Selain itu, Anggota Komisi VII DPR RI Kardaya Warnika juga menekankan bahwa jika bicara mengenai DMO, maka unsur di dalamnya tidak hanya berkaitan dengan harga, sebab komponen DMO, selain berkaitan dengan harga, juga berkaitan dengan volume. Sehingga, menurutnya jika DMO akan berlaku dengan harga pasar, maka hal tersebut perlu dikaji lebih dalam lagi.

“Kita tidak setuju kalau DMO itu harganya harga pasar, itu harus clear gitu. Nanti yang berikutnya kita bicara bagaimana formulanya, kalau sekarang formulanya tidak cocok, baru kita bicarakan bagaimana perubahannya. Tapi jelas supaya pertanggungjawaban kita ke publik itu clear, kalau harga pasar kita tidak setuju, karena sudah ada suara-suara meminta harga pasar begitu,” ungkapnya.
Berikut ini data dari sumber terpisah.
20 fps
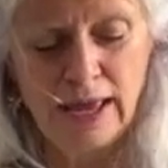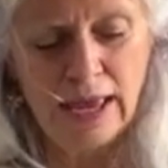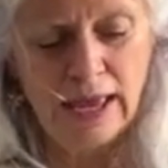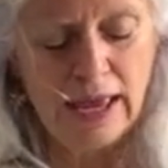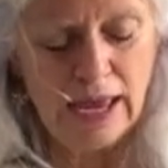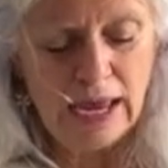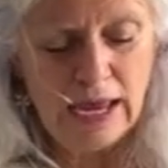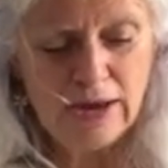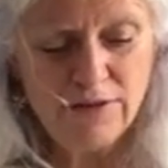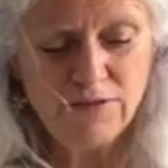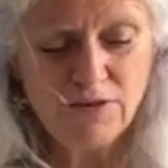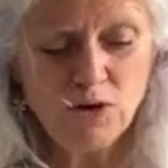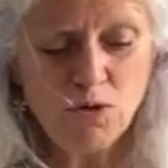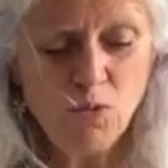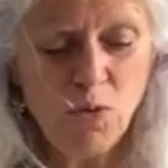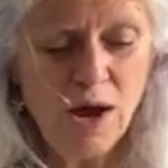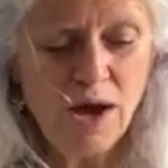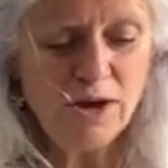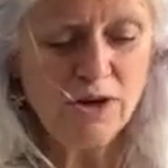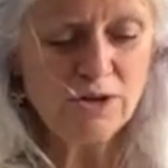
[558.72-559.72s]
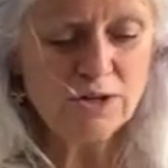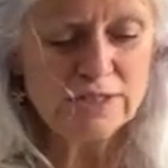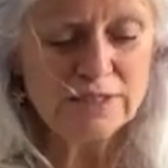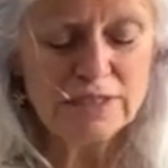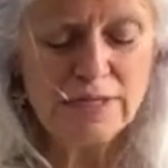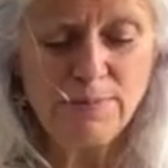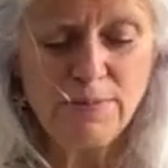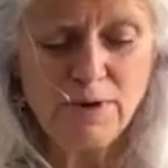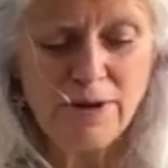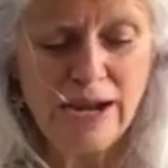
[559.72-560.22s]
If you want your
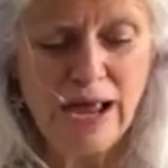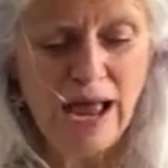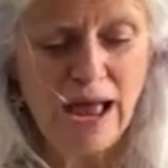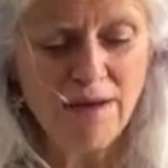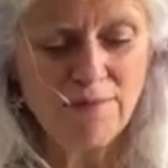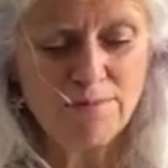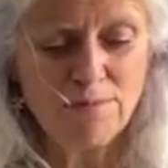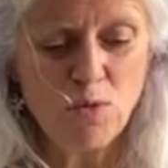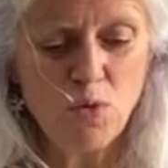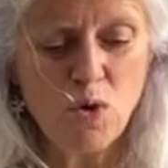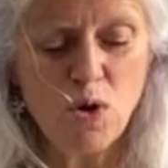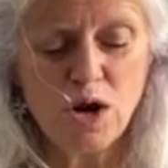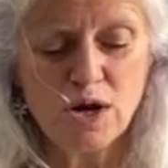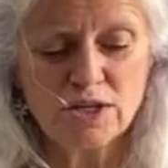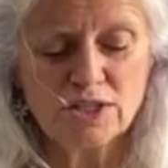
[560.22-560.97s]
slipper to have more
Lebih lanjut, politisi Partai Gerindra itu menambahkan, apabila wacana BLU akan diterapkan, maka perlu ada undang-undang yang mengatur terkait hal tersebut. Sehingga ada dasar hukum yang sah yang mengatur mekanisme-mekanisme sistem tersebut.

“Menurut saya, di negara ini, yang namanya kutipan hanya bisa dilakukan atas dasar undang-undang, harus undang-undang. Nanti undang-undang-nya bilang ini dipungut, baru pelaksanaannya ada retribusi ada apa, tapi pungutannya harus (diatur dalam) undang-undang. Apabila akan ada BLU, lalu ini akan mengutip atau memungut, maka undang-undang-nya dulu, undang-undang untuk memungutnya itu. Jangan sampai begitu mau memungut enggak bisa, ini prinsip dasar di negara ini, memungut itu harus atas dasar undang-undang,” tutupnya.